You can add a document count to the training batch name or description as a way of tracking how many documents are currently awaiting training.

Adding a new document type

For classification models that have the Extensible option enabled, new document types can be added to the model's training:

  1. Create the new document type.

  2. Update the existing batch type to include the new document type.

  3. Create a folder for the document type and add sample documents.

  4. Upload the sample documents in a classification training batch for the new document type.

  5. Update the classification model configuration to enable the Marked for training setting.

    To check the classification model training is complete, ensure all batches have the status Completed Class Training. This process can take some time depending on the number of documents, pages, document quality, and system architecture.

  6. Once all the training batches have completed, update the classification model to disable the Marked for training setting.

Troubleshooting training classification models

Batches stuck at Waiting for Class Training status

  • Classification is not enabled in the Configuration page of the Admin panel. For more information, see Workflow configuration.

  • The Classification Client is not installed as part of the Automated Clients. For more information, see Install Decipher Automated Clients.

  • The training document count has not been met.

  • The batch type is not correctly configured to use the classification model.

Training batches is taking longer than expected

  • The batches may have a high volume of documents or pages, which takes longer to process.

  • The training batch only contains one document.

  • The document type is not in the existing classification model, and the model is not configured with the Extensible option enabled.

Documents are not correctly recognized

  • Not enough documents were used during training.

  • The document types are too similar.

  • The document was not used during training.

  • The document quality is too low.

  • Only PDF files with vector data were used during training, leading to other data types (such as scanned data) not being recognized. Ensure sample documents contain a range of document types.

Attachments are not correctly recognized

  • Document Split Mode input, which is part of the Decipher VBO's Create Batch action, must be configured to 1 to enable document splitting. For more information, see Using the Decipher VBO.

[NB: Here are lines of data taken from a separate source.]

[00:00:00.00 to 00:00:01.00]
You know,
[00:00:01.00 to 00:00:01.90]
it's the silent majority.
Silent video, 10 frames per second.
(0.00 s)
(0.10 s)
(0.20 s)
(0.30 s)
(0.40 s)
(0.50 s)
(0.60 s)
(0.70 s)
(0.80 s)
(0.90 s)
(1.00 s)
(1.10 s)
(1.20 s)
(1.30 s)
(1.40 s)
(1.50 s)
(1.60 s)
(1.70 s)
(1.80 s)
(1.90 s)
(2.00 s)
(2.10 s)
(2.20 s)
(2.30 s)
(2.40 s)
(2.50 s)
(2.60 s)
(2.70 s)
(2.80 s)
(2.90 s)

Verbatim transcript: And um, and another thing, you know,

    Alternatively, enable the Perform internal document separation option for the batch type. If this option is enabled, multi-page documents will be split into separate files. For more information, see Batch types.

  • Additional classification model training is required.

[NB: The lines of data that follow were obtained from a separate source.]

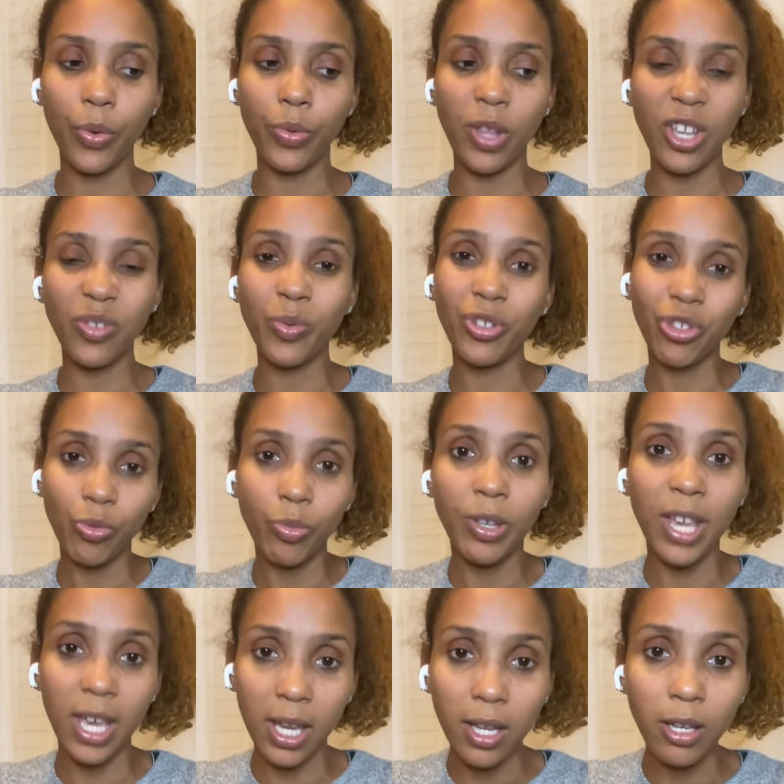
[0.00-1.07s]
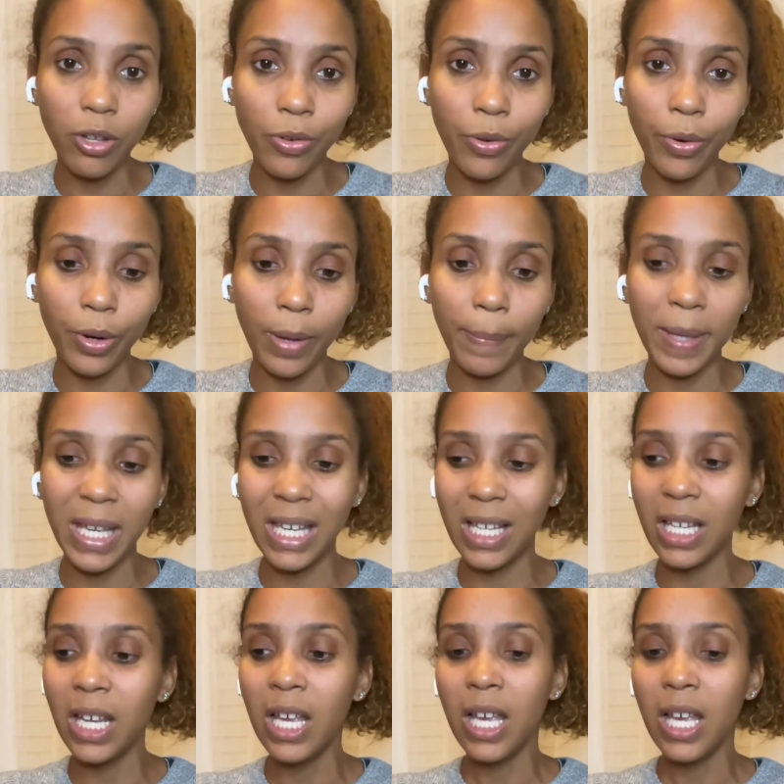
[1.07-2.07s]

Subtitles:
that's what you get. You know what I mean?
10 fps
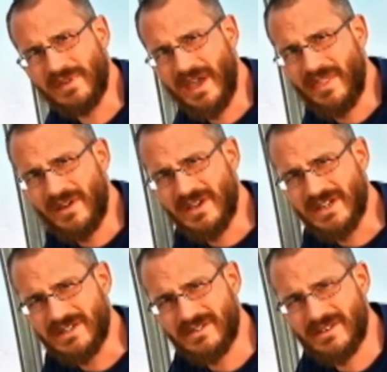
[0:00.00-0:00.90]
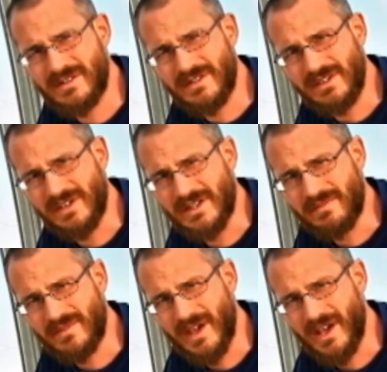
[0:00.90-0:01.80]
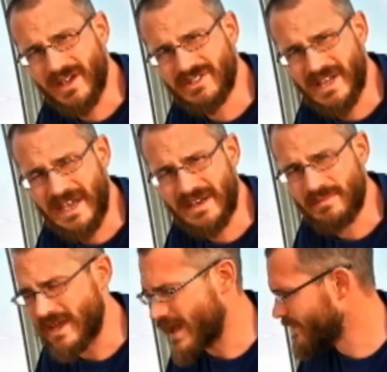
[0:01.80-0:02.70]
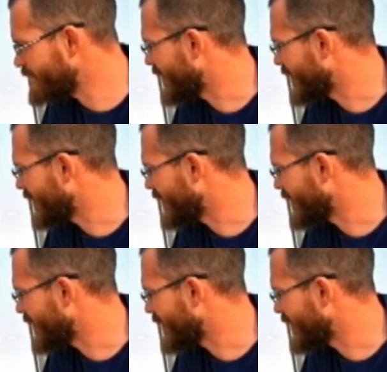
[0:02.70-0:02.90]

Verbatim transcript: together you can you can uh, tighten them down,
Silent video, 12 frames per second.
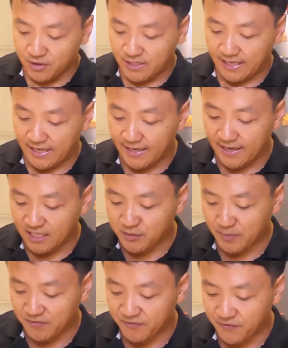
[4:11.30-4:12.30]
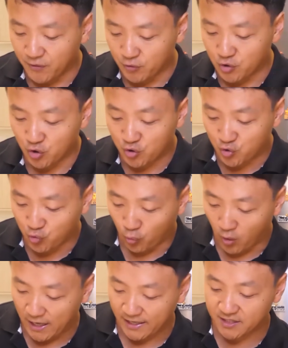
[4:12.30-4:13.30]
the egg has been filtered
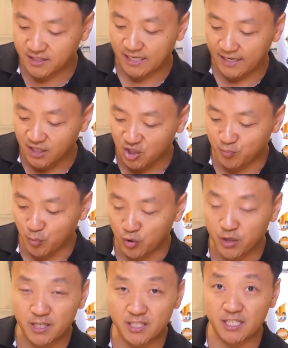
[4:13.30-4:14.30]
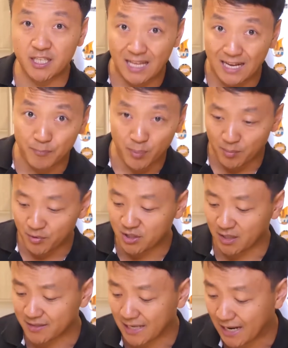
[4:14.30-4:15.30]
twice, take a spoon. You're gonna see a lot of
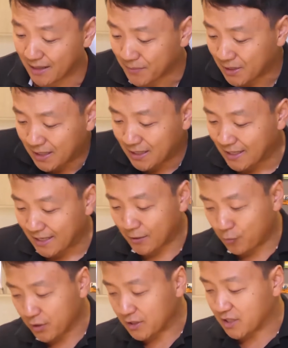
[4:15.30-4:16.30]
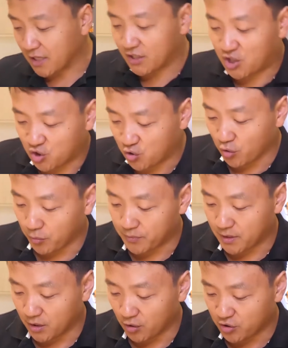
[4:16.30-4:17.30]
bubbles on top, and we're just gonna scoop
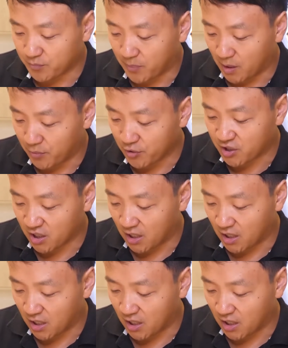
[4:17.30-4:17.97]
those bubbles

Multi-page documents are being split into single documents

  • Document Split Mode input, which is part of the Decipher VBO's Create Batch action, must be configured to 3 to prevent document splitting. For more information, see Using the Decipher VBO. In addition, ensure the Perform internal document separation option for the batch type is disabled. For more information, see Batch types. This combination of the two settings means that files will not be split or merged.

  • Additional classification model training is required.